[Assigned task] Search the entries below for "frames" and copy each matching line.
_____
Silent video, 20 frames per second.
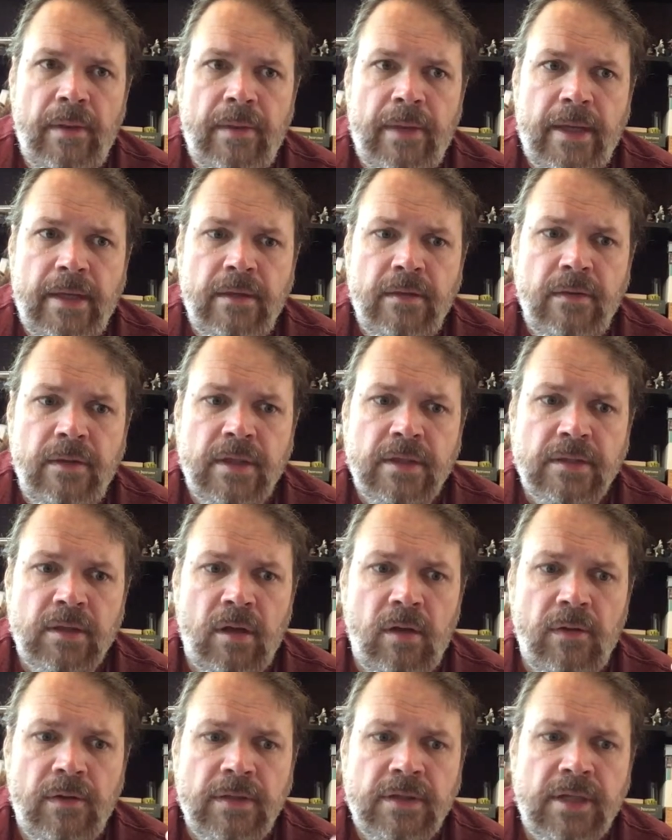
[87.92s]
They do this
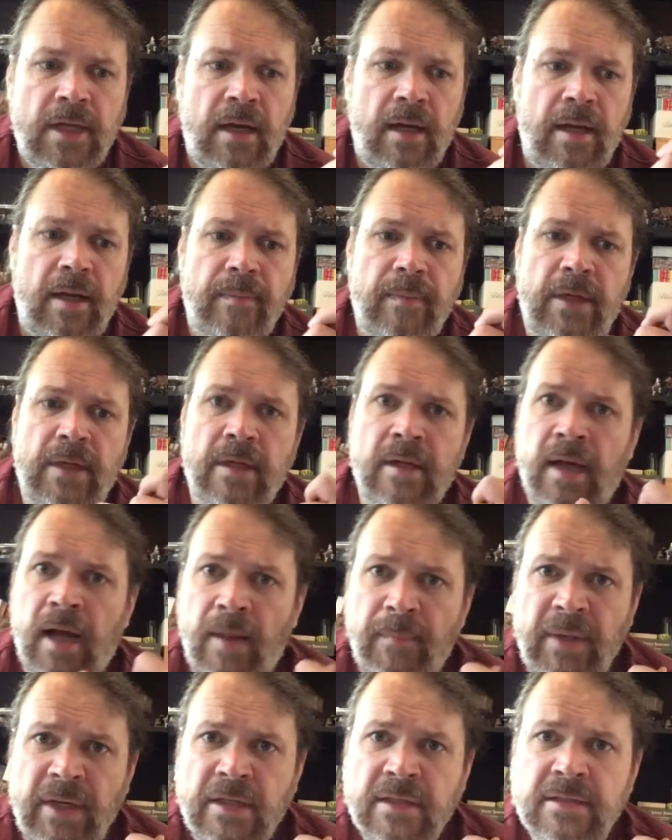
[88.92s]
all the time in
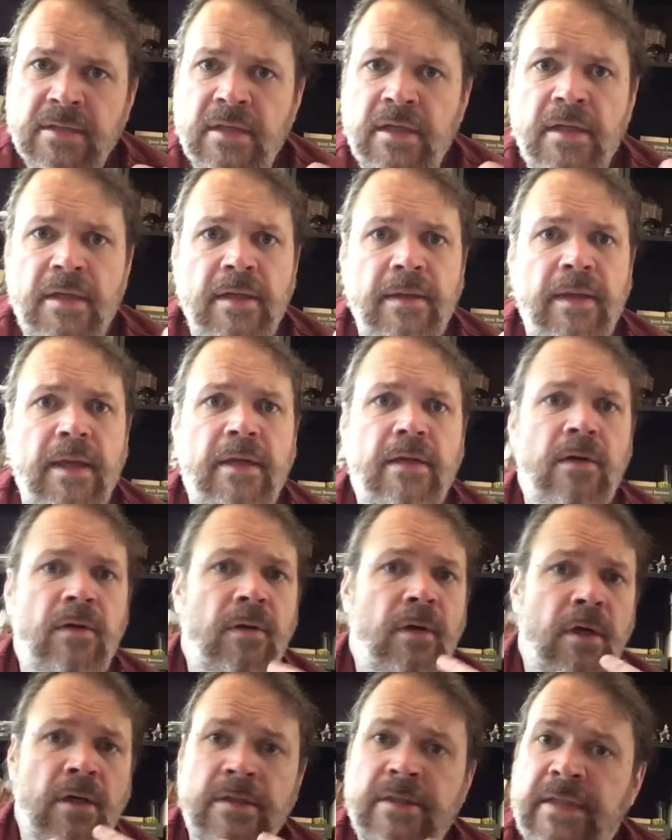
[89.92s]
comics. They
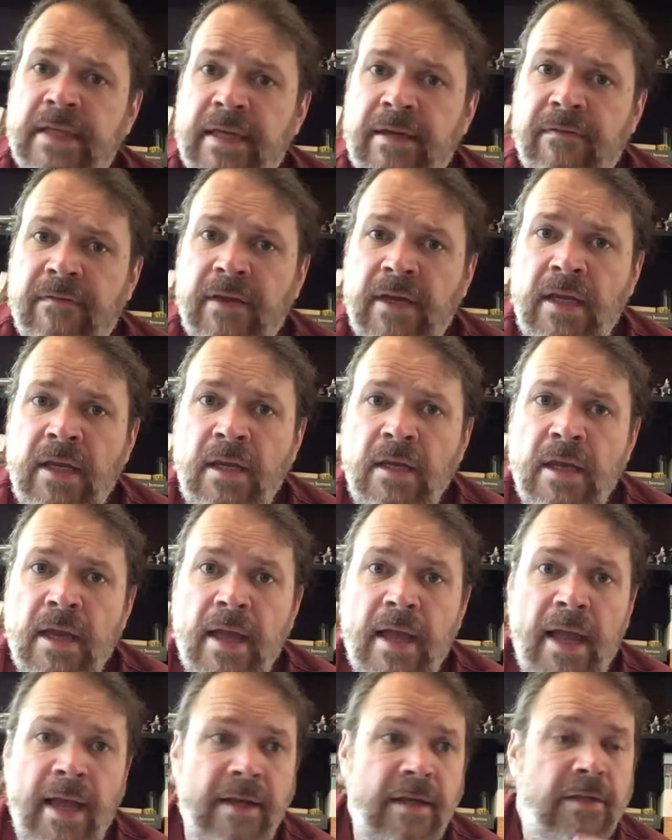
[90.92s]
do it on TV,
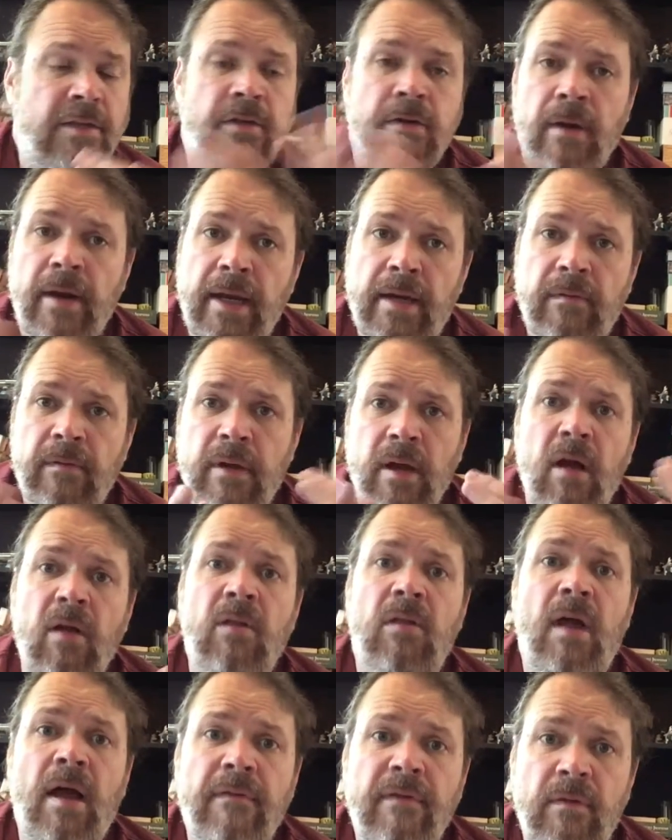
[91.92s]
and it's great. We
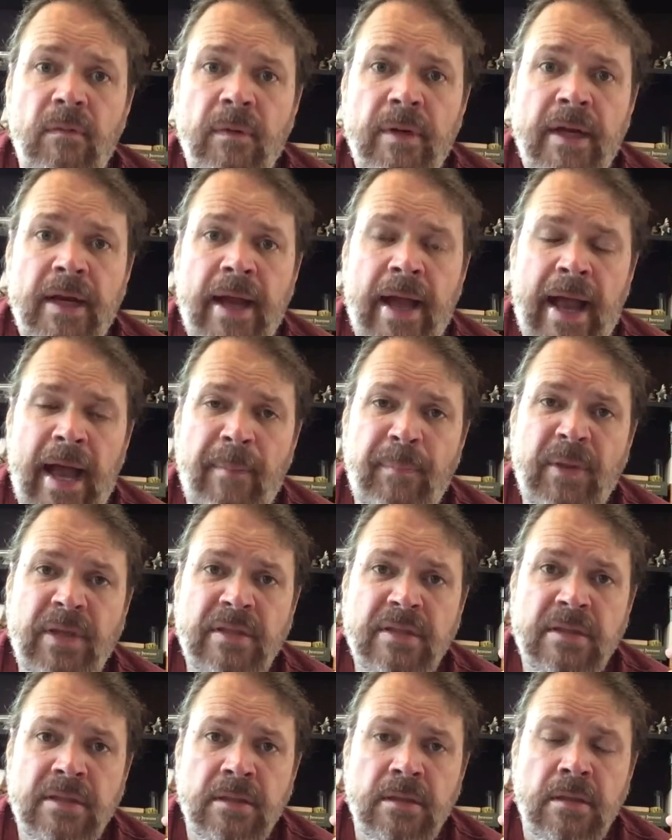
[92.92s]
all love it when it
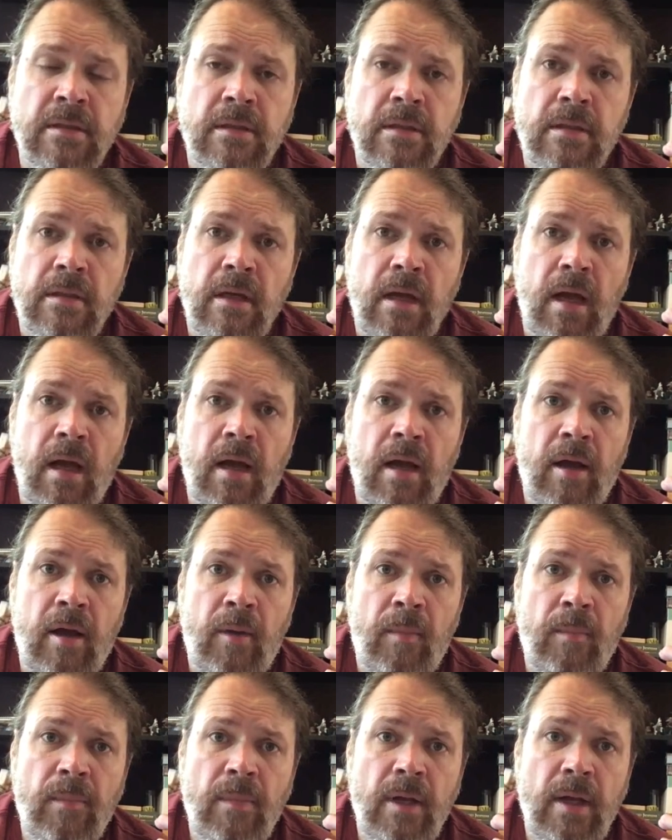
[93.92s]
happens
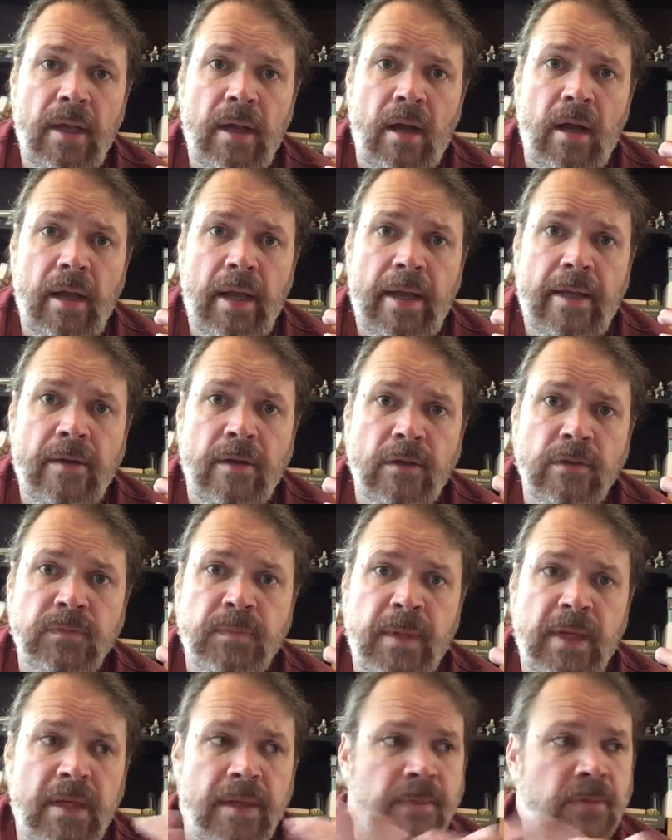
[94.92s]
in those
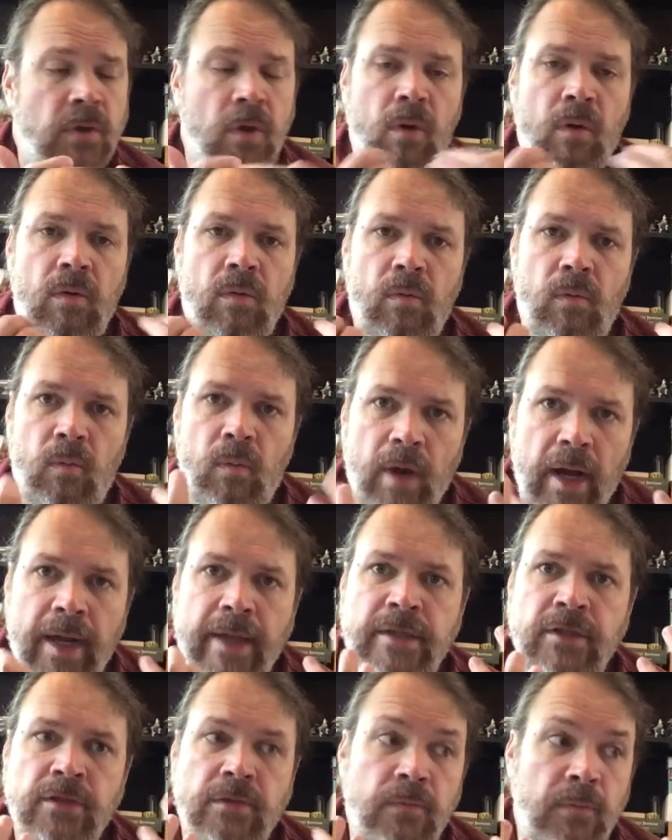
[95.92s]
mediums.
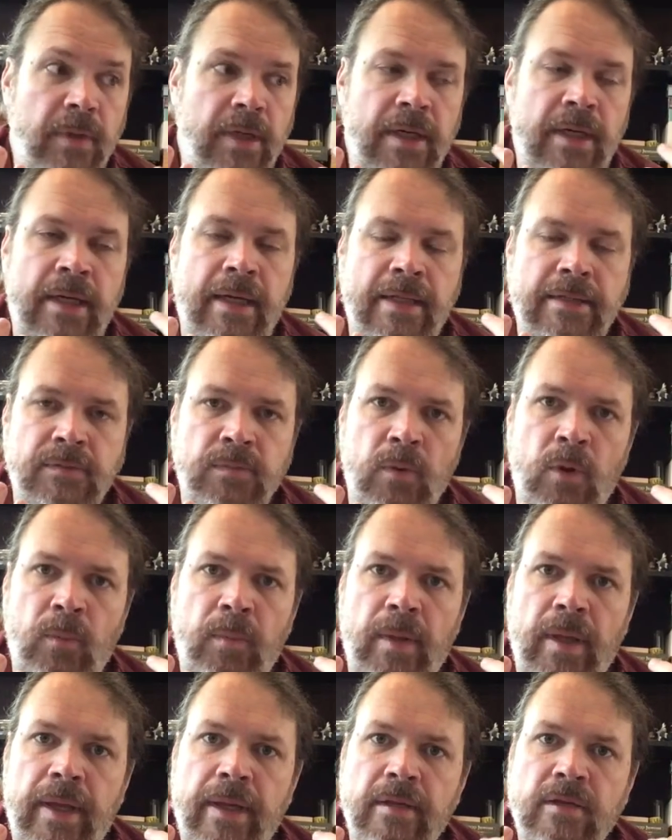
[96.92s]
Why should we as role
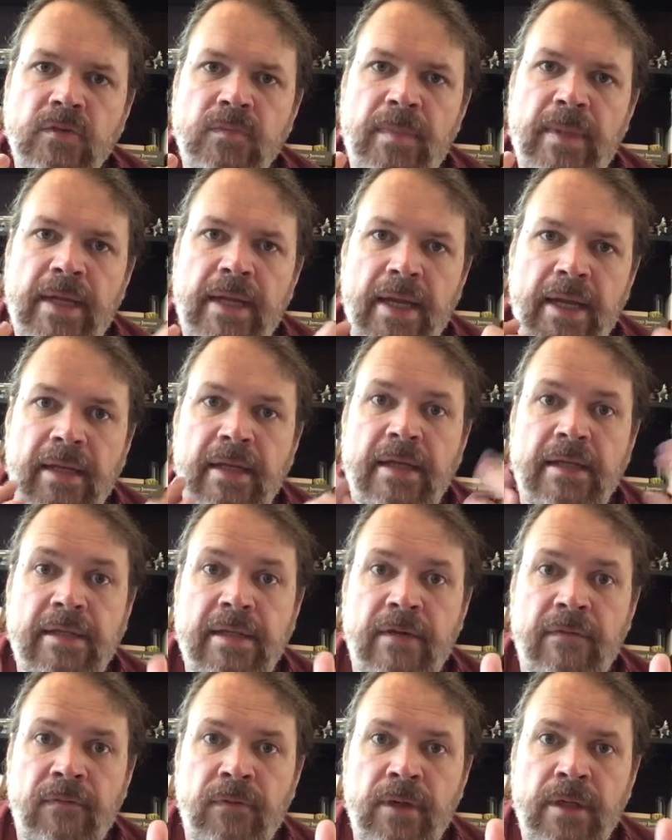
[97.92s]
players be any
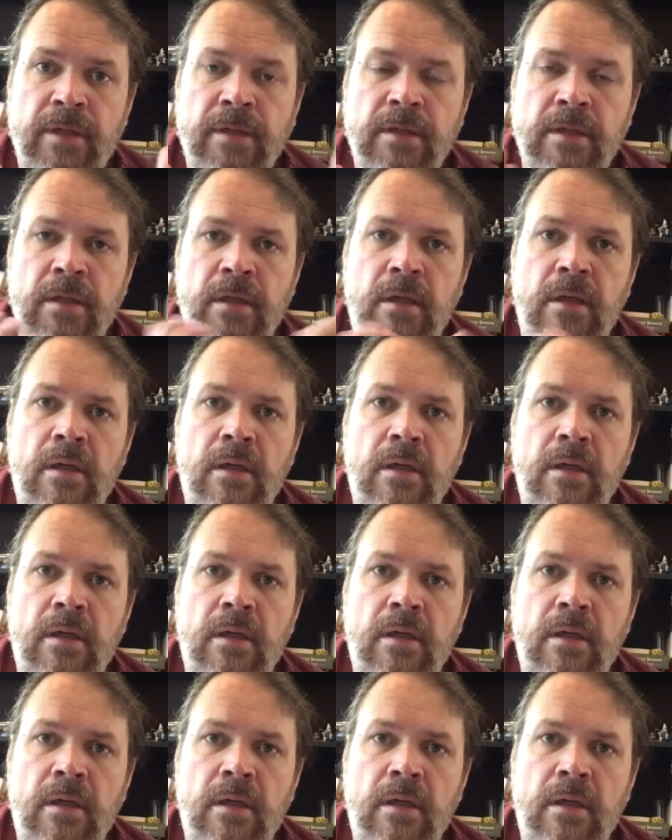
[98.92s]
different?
_____
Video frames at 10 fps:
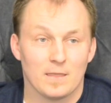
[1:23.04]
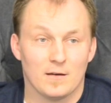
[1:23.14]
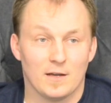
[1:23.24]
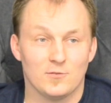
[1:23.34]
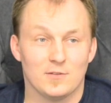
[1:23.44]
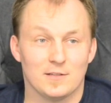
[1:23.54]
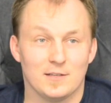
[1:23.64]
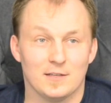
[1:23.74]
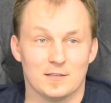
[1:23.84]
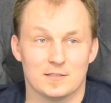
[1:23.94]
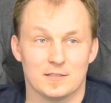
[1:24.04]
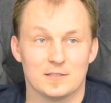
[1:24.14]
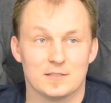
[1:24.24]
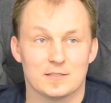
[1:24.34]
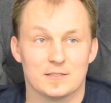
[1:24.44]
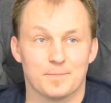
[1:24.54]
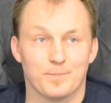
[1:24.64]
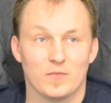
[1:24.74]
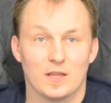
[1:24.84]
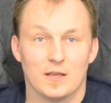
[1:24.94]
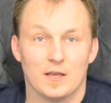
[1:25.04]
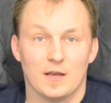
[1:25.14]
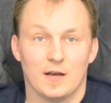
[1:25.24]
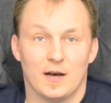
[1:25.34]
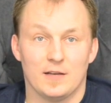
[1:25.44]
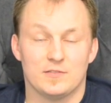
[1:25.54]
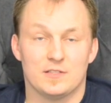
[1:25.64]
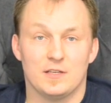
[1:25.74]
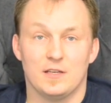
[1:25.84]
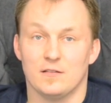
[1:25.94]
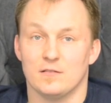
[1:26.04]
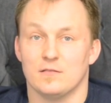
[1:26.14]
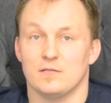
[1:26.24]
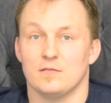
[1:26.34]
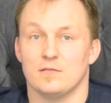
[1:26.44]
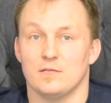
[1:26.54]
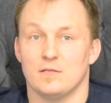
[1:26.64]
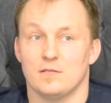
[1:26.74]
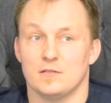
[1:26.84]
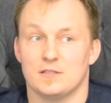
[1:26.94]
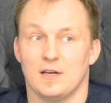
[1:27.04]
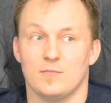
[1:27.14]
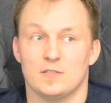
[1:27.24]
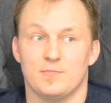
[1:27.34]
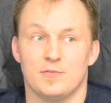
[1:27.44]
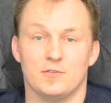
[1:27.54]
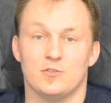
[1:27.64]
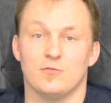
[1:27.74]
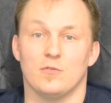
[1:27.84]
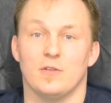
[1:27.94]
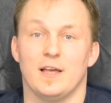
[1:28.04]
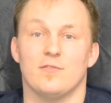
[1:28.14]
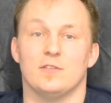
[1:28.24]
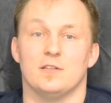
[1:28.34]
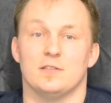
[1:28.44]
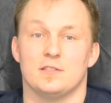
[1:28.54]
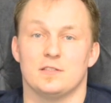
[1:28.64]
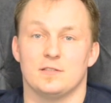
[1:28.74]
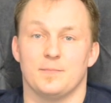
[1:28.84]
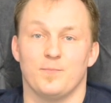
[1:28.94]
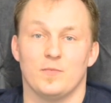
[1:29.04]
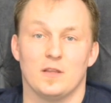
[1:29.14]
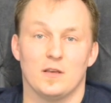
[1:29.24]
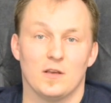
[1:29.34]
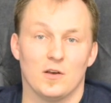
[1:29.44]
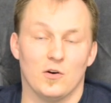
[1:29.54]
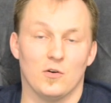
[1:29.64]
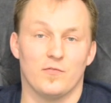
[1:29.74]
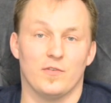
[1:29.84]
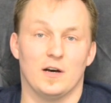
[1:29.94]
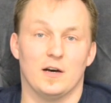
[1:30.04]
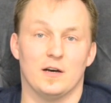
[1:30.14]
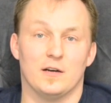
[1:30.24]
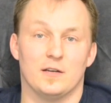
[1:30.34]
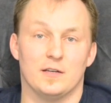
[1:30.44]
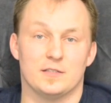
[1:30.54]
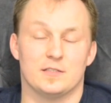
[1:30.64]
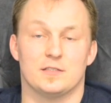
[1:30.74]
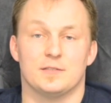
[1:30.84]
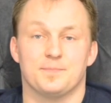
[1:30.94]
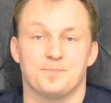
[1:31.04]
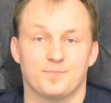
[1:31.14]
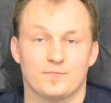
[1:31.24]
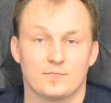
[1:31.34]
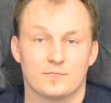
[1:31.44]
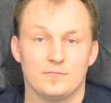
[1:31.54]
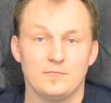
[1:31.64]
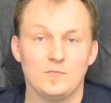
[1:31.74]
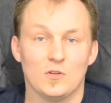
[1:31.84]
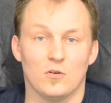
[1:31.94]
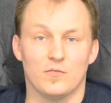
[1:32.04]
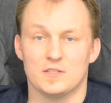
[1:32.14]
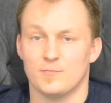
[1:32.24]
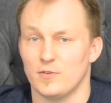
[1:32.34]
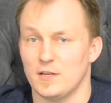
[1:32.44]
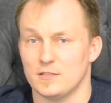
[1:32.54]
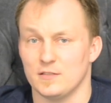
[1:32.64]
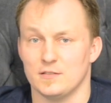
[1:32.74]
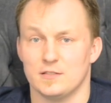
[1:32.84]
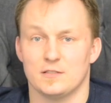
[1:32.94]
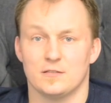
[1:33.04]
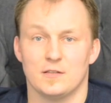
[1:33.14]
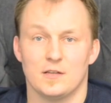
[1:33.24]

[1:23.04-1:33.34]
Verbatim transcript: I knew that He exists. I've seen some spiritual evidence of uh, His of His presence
_____
[Your response]
Silent video, 20 frames per second.
Video frames at 10 fps:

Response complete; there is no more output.